> [Exercise instructions]
Reproduce exactly the line with "[7.20-8.10s]" and every line that follows it below, up to and including the last one. Do not include pictures or anything else.

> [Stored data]
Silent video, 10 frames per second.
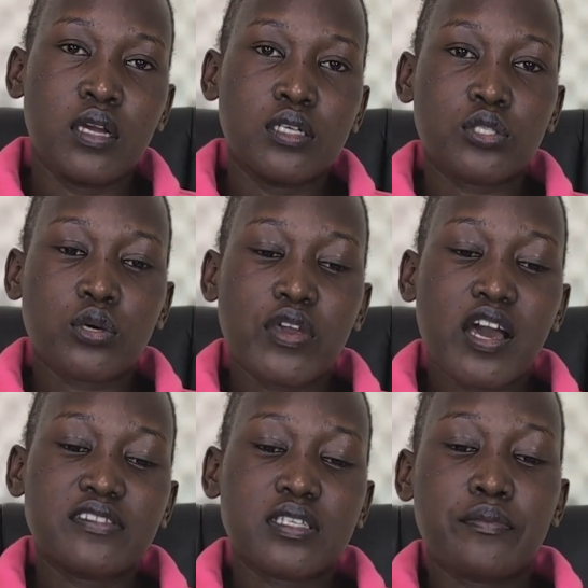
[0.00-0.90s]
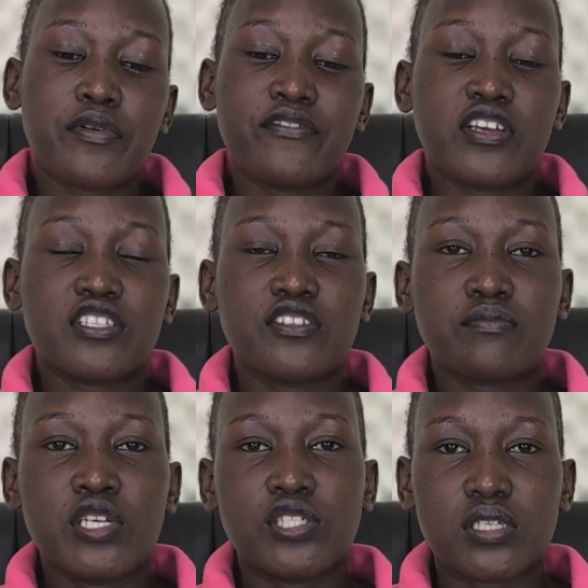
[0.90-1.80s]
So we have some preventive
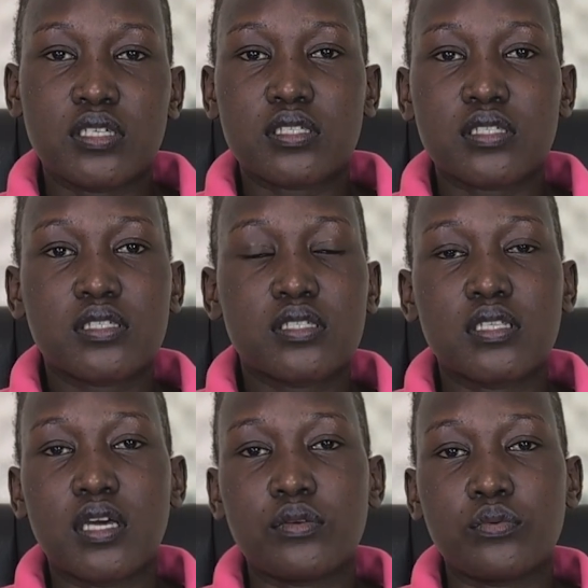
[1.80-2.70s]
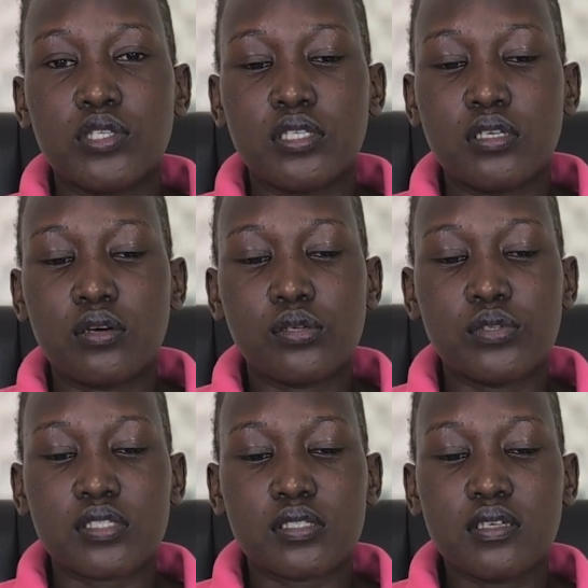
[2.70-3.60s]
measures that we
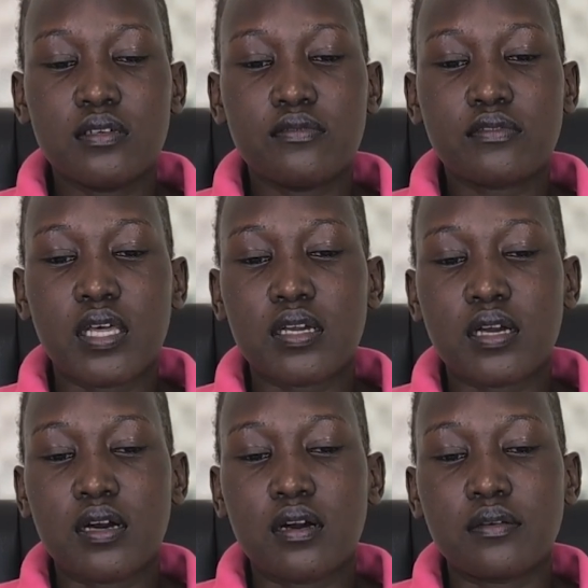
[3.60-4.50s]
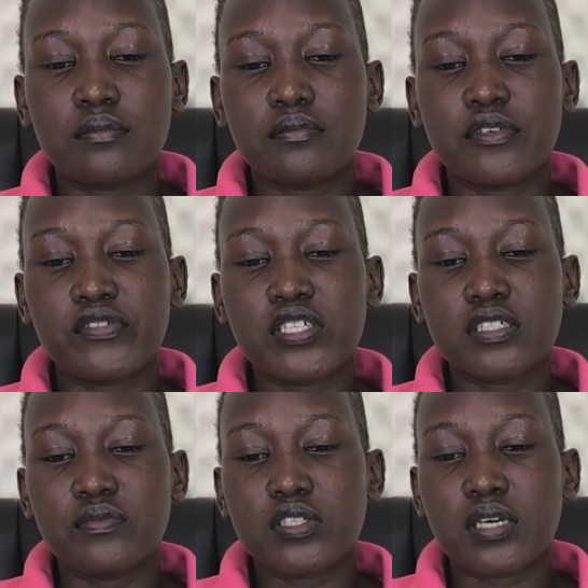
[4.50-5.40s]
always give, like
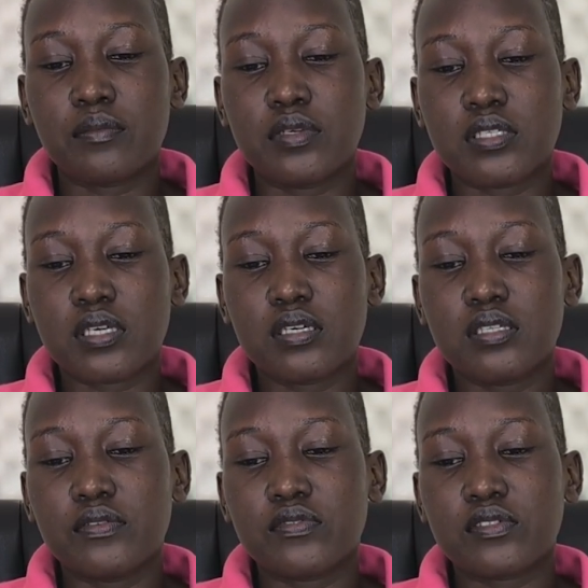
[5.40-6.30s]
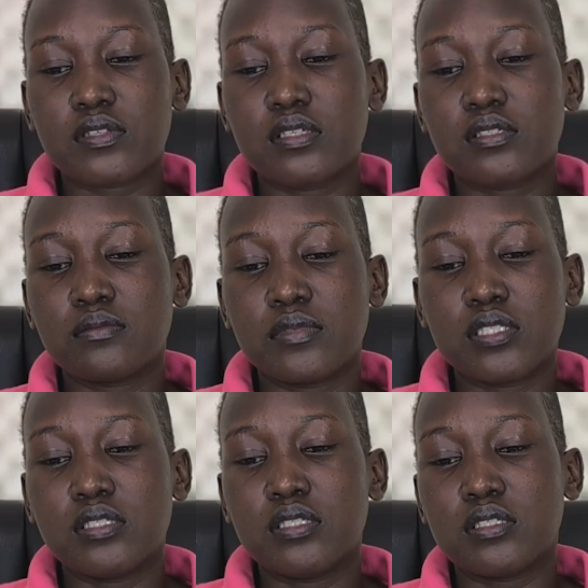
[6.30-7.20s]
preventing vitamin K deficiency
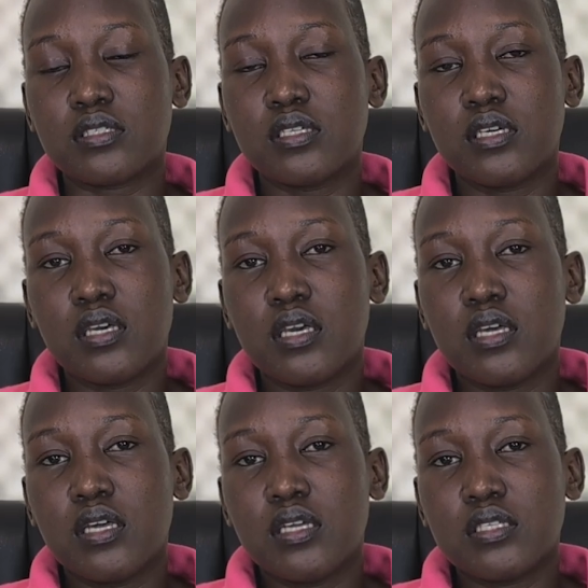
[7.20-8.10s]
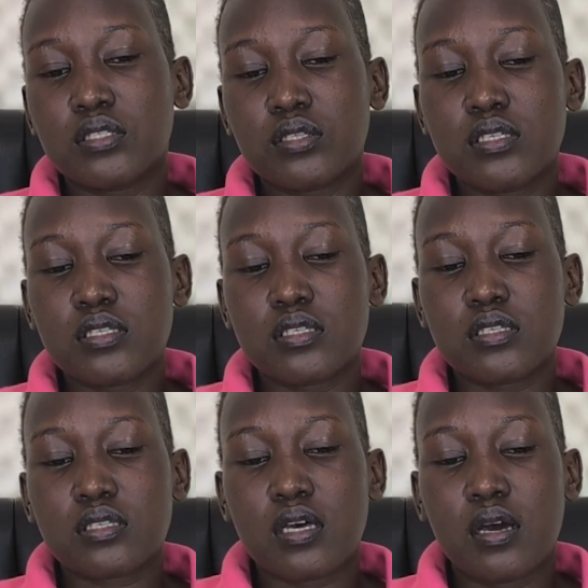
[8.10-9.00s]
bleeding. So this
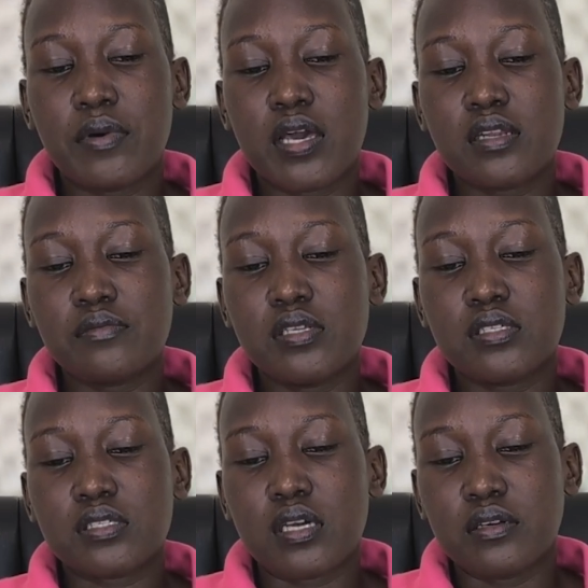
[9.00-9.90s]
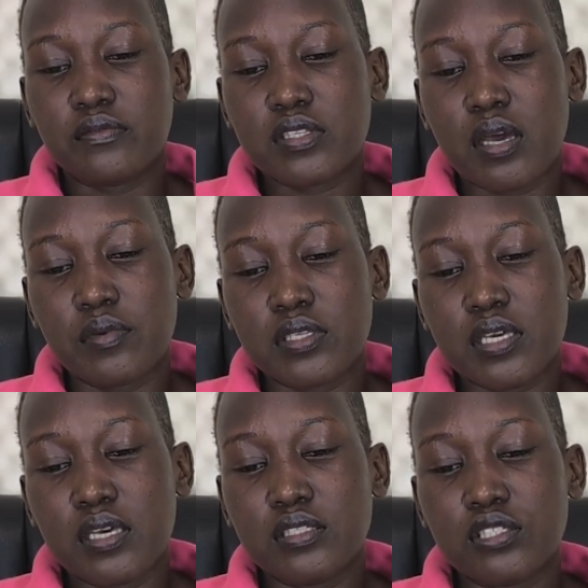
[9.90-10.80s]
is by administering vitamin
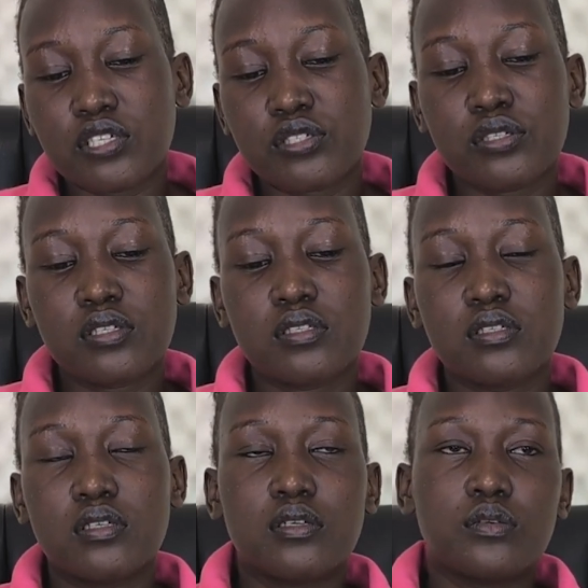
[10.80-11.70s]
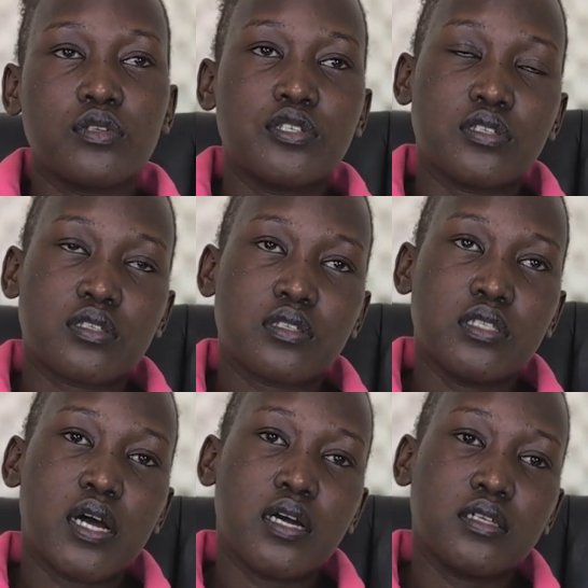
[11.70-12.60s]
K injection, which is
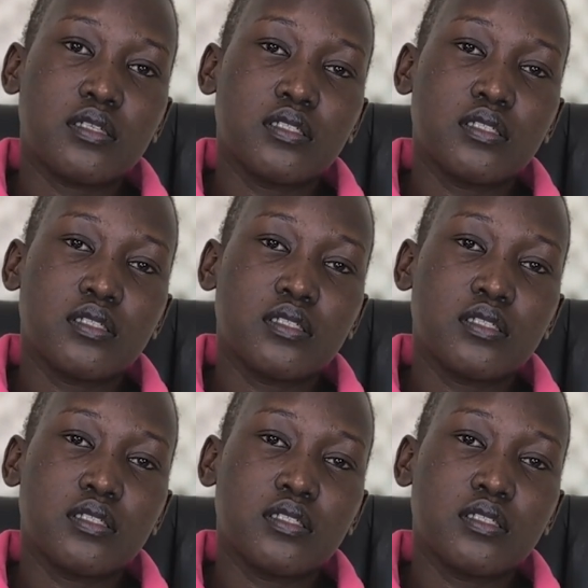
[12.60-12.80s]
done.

> [Response]
[7.20-8.10s]
[8.10-9.00s]
bleeding. So this
[9.00-9.90s]
[9.90-10.80s]
is by administering vitamin
[10.80-11.70s]
[11.70-12.60s]
K injection, which is
[12.60-12.80s]
done.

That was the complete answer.